The total cover was greater within (3.7%) compared with outside the enclosures (2.1%). In addition, the vegetation within the enclosures included a higher number of species, species richness, relative evenness, and total cover but lower species turnover and relative concentration of dominance (Table 5). The species abundance curve of the vegetation inside the enclosures deviated toward the MacArthur species distribution, whereas the vegetation outside the enclosures deviated towards the geometric species distribution (Figure 2). After applying the t-test, the biovolumes of 13 species (most of which were chamaephytes) had significantly higher values inside than outside, with Cratagus x sinaica and Flomis aurea having the highest values (Figure 3).
Applying the DCA ordination, the first axis was significantly correlated with species richness (r = 0.88, p < 0.001), total cover (r = 0.78, p < 0.001), and altitude (r = 0.55, p < 0.001); the second axis was significantly correlated with species richness (r = 0.65, p < 0.001) and altitude (r = 0.51, p < 0.001). Nineteen enclosures had progressive cover along the first axis in addition to species richness and altitude along both axes, whereas the reverse was true regarding 12 enclosures (Figure 4).

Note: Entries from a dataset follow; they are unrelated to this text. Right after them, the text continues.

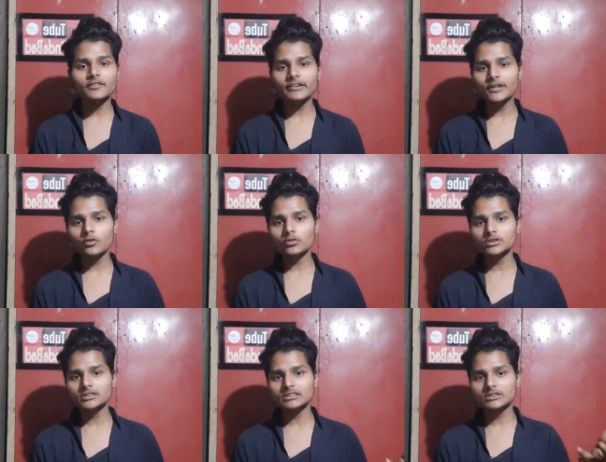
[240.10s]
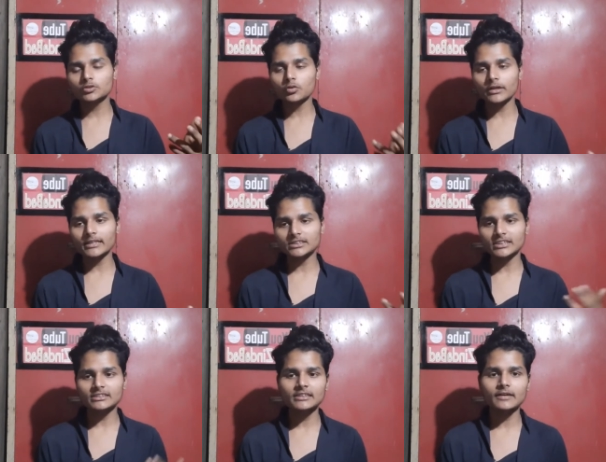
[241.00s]
ये वीडियो दो या
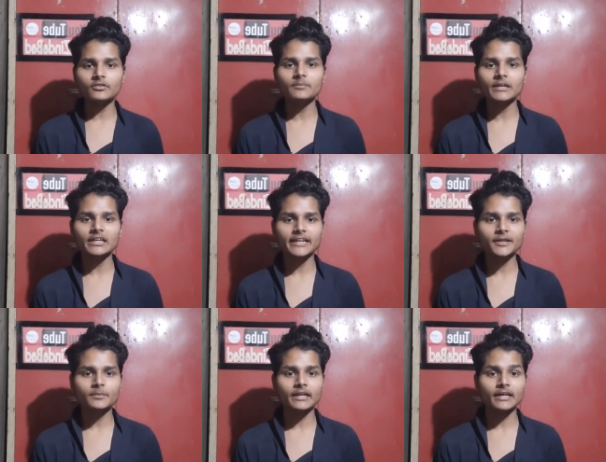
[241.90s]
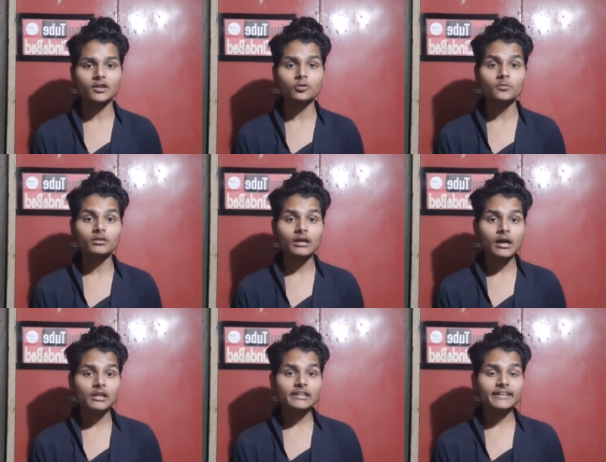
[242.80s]
तीन दिन अभी मैं लेट बना रहा हूँ
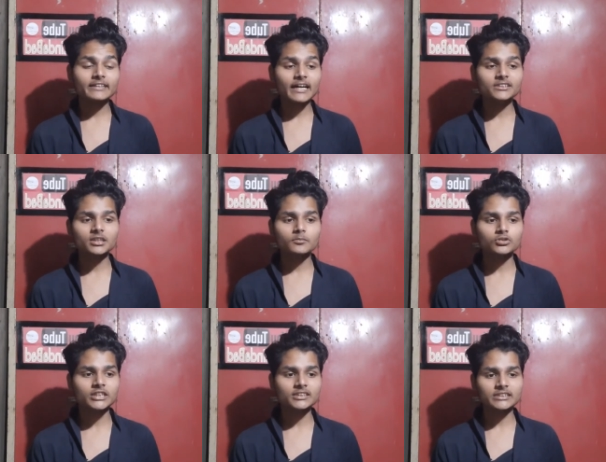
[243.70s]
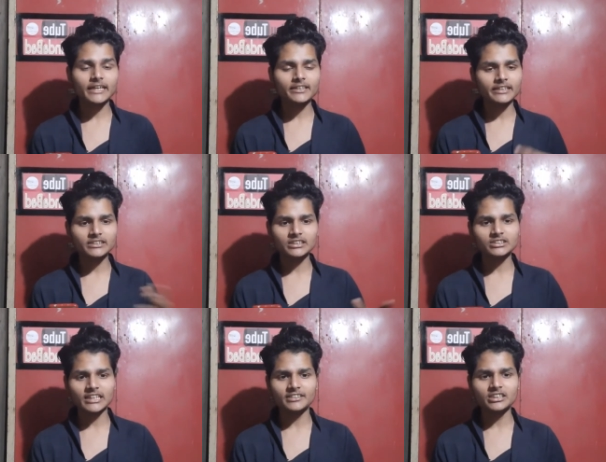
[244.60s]
लेकिन गाइज uh, मुझे इसका एक रीज़न
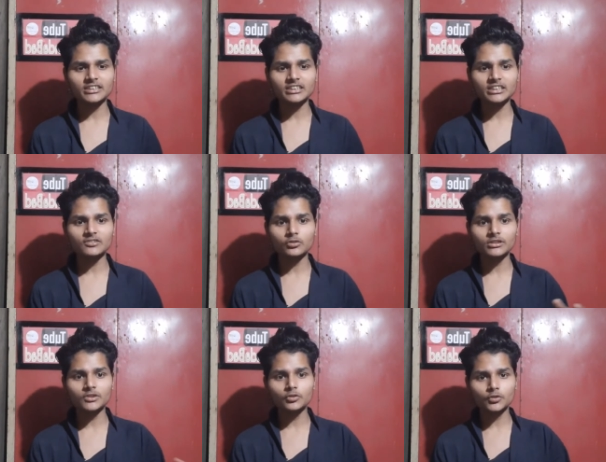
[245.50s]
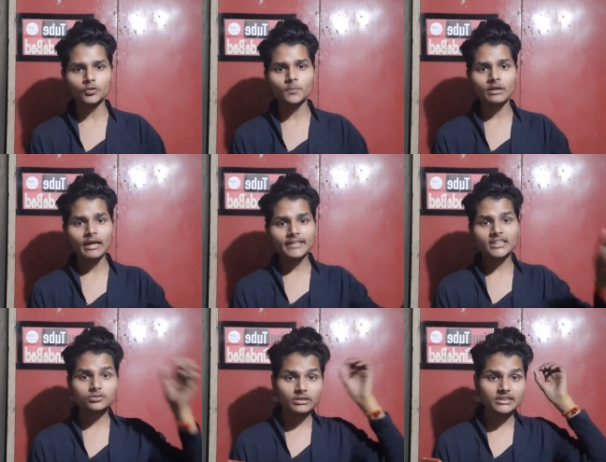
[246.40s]
चाहिए था कि यूट्यूब
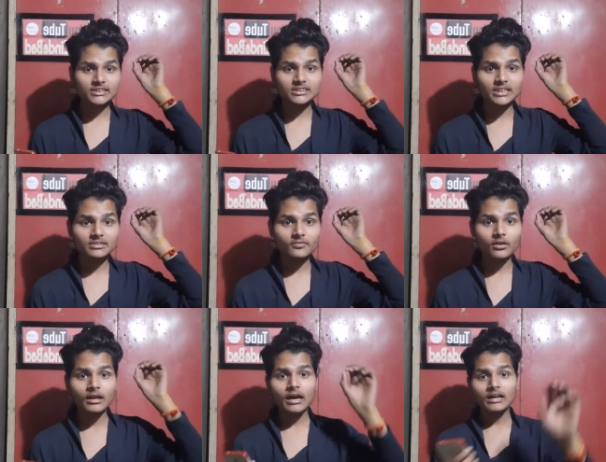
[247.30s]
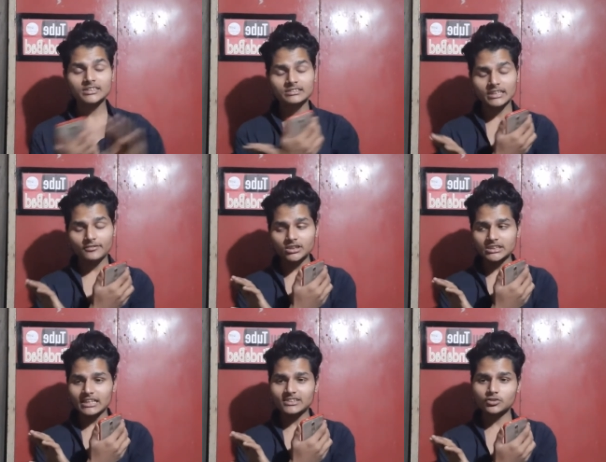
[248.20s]
किस वजह से सभी
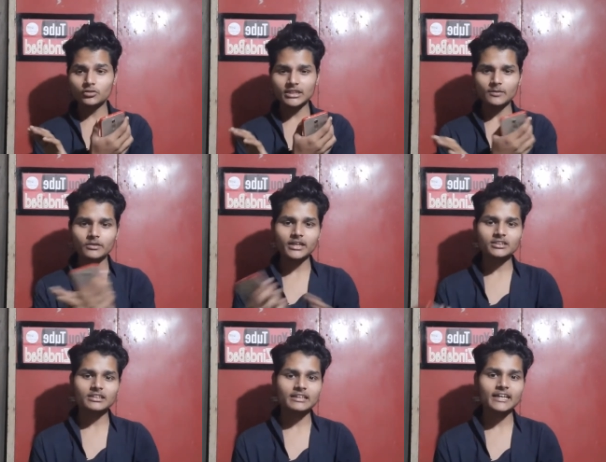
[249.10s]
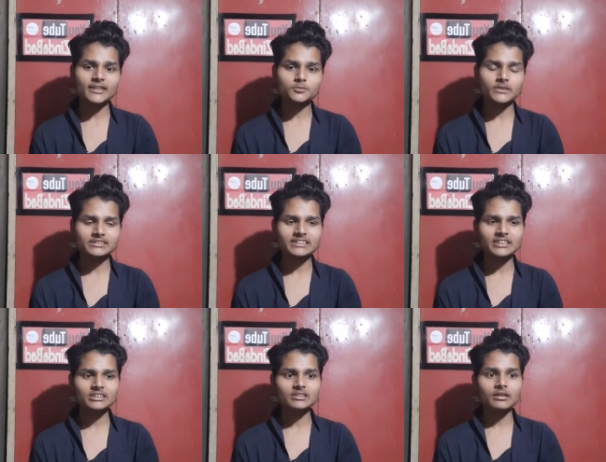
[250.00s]
चैनल्स को टर्मिनेट कर रहा है स्पेशली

On the other hand, no vegetation was recorded outside six enclosures.
4. Discussion
After six years of protection, the vegetation change in the mountainous region in South Sinai was examined using the abundance (density), dominance (cover), and size dimension (biovolume) data. The detrended correspondence analysis of a combined set of data within and outside the enclosures indicated that the overall changes in vegetation composition were relatively small. Many enclosures shifted to a progressive position, in terms of the species richness, altitude, and plant cover, along the ordination axes from the outside to the inside. It is likely that the cessation of over-grazing and other human impacts increased the diversity inside the enclosures. Numerous common species appear to be of high palatability as food and, thus, are rare outside (e.g., Ballota damascene, Helianthemum sancti-antonii, and Primula boveana). After, these species regenerated in various habitats, and there were more of them [23].
Inside the enclosures, the protection process led to an improvement in the vegetation and its individual populations, with respect to the plant cover, diversity indices, and biovolume. Many of these plant populations are either endemic or threatened species of high conservational value. In some enclosures, the improvement of vegetation was associated with the deterioration of certain target species, and in other enclosures the total vegetation had deteriorated. To explain the reasons of such deterioration, further studies, particularly at the population level, are recommended to be performed.
Improvement in the vegetation due to full or partial protection has also been investigated by Kassas [24] at Ras El-Hikma (Egypt) and Ayyad [25], and Ayyad and El-Kadi [26] in the Western Mediterranean Desert of Egypt. The study of Teketay et al., [3] on the woodland in northern Botswana, recorded that the enclosure had a seven-times higher mean density of woody species compared with outside the enclosure, with exceptional regeneration of seedlings inside compared with outside. In addition, Gebremedihin et al.’s study, [4] in the highlands of Tigray (Northern Ethiopia), reported that the restoration of degraded drylands through enclosures enhanced the woody species diversity, soil nutrient diversity, and species richness inside the enclosures compared with the grazing lands.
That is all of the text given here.